Examples: Ecosystem-scale MPAs include most marine sanctuaries, national parks and national monuments.



*Fishing Restriction:* Commercial and Recreational Fishing Restricted

*Commercial Fishing Restricted:* MPAs or zones place some type of restriction on commercial fishing, which might vary throughout the MPA according to different zones or areas. Recreational fishing may be unrestricted.

Example: Rotating MPAs, which are still rare in the U.S. They include some dynamic fisheries closures created for the purpose of serially recovering a suite of localized population to harvestable levels.

*Recreational Fishing Restricted:* MPAs or zones place some type of restriction on recreational fishing, which might vary throughout the MPA according to different zones or areas. Commercial fishing may be unrestricted.

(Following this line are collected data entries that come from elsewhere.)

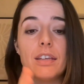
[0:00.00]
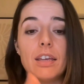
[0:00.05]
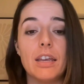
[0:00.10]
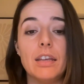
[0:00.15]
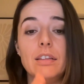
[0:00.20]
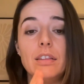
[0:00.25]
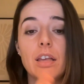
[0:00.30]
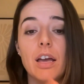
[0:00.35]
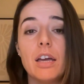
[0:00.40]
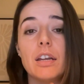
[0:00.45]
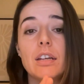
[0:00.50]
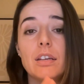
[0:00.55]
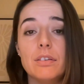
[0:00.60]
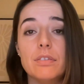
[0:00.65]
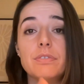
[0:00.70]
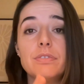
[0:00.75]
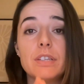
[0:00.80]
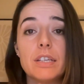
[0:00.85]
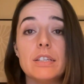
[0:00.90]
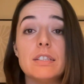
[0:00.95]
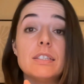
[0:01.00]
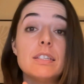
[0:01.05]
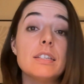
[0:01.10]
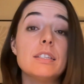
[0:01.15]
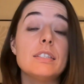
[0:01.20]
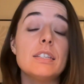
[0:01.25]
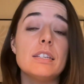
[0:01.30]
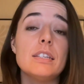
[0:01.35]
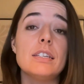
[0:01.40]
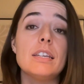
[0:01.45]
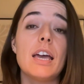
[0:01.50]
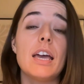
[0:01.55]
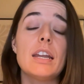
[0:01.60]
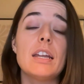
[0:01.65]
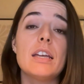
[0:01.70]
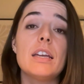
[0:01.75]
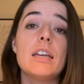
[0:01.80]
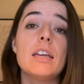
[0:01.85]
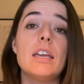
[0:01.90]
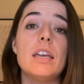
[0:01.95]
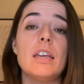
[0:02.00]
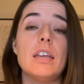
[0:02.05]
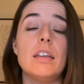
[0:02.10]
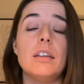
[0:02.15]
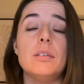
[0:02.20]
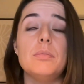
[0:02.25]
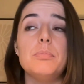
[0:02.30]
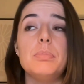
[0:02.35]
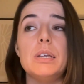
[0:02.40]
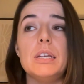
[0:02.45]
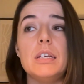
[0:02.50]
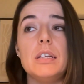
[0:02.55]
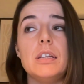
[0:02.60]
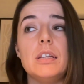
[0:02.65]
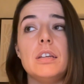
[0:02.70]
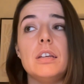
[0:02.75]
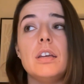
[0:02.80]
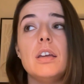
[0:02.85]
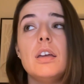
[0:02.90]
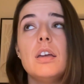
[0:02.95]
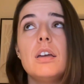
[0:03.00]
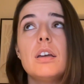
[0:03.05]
a lot of consistent data and be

*Example:* Seasonal MPAs, including some fisheries and endangered species closures around sensitive habitats.


http://mpa.gov/pdf/national-system/nominated_sites_jan_2010.pdf Page 11. 

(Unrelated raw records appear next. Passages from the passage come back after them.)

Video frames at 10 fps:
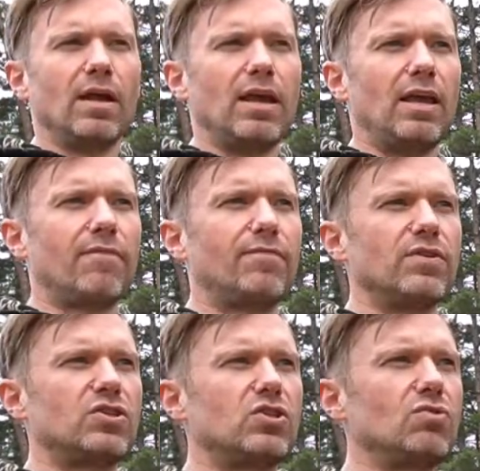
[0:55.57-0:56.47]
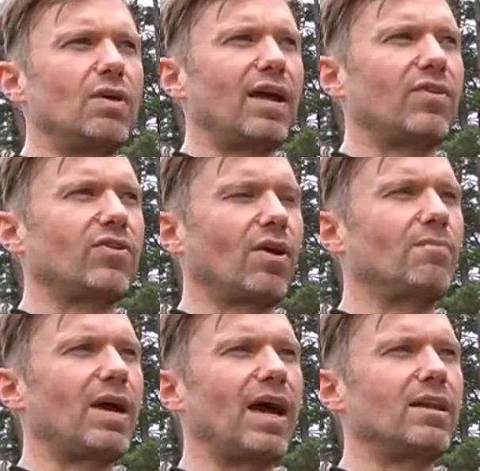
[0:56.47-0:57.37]
If the shoe has some
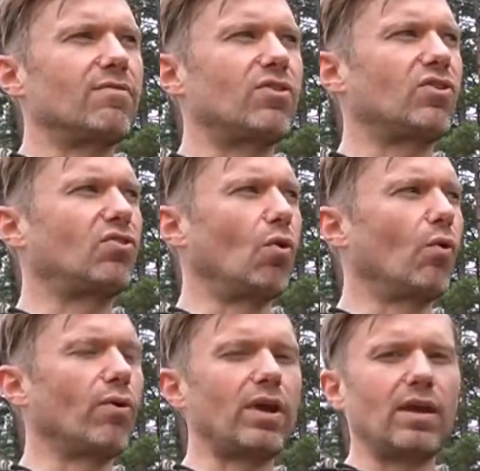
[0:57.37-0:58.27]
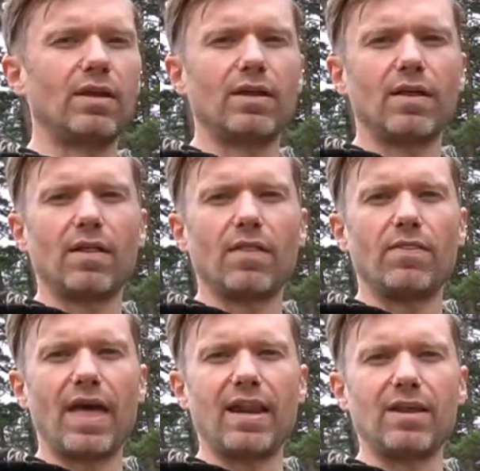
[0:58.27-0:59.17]
kind of story
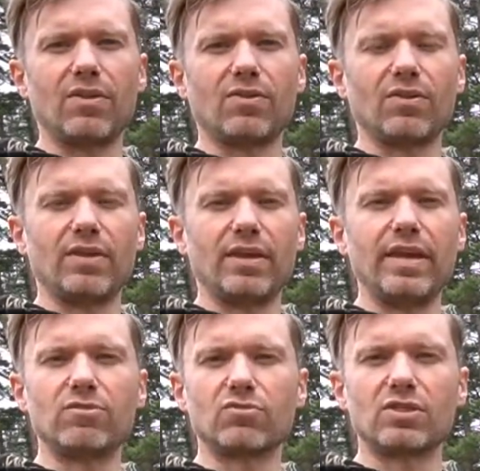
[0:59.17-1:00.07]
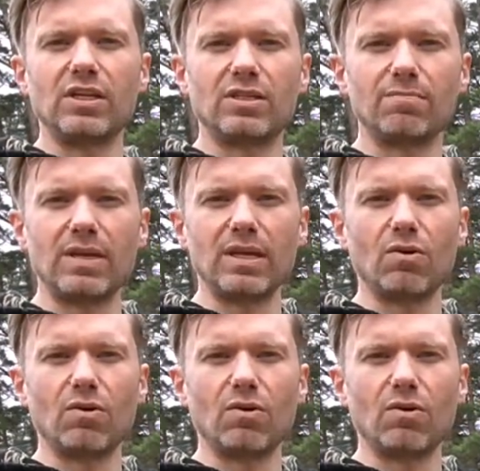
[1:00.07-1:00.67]
that is interesting to me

http://mpa.gov/pdf/helpful-resources/factsheets/final_class_system_1206.pdf

http://mpa.gov/pdf/helpful-resources/termdefinitions.pdf


----------



## Surf City Angler (May 27, 2008)

what does this mean? too tired to read it all.


----------



## Newsaltsurf (Feb 25, 2009)

*What it means*

It means our right to fish is being infringed upon.


----------



## njdiver (Mar 23, 2009)

"The national system does not bring state, territorial or local sites under federal authority, nor does it restrict or change the management of any MPA."



http://mpa.gov/national_system/nominating_mpas.html


----------



## njdiver (Mar 23, 2009)

For the moment, all that this is doing is adding the Gateway National Park Area to a list (inventory) of national MPAs. The "MPA" already exists. The restrictions that are in place now qualify the Park areas for inclusion in the national inventory. For now that is all this nomination does. 

The review of the Management Plan is what may change the restrictions.

http://www.nps.gov/gate/parkmgmt/gmp.htm


"The national system does not bring state, territorial or local sites under federal authority, nor does it restrict or change the management of any MPA."

http://mpa.gov/national_system/nominating_mpas.html


----------



## Surf City Angler (May 27, 2008)

Recently heard about fishing being closed on a section of Jersey named "2 mile island" i beleive. Is this it?


----------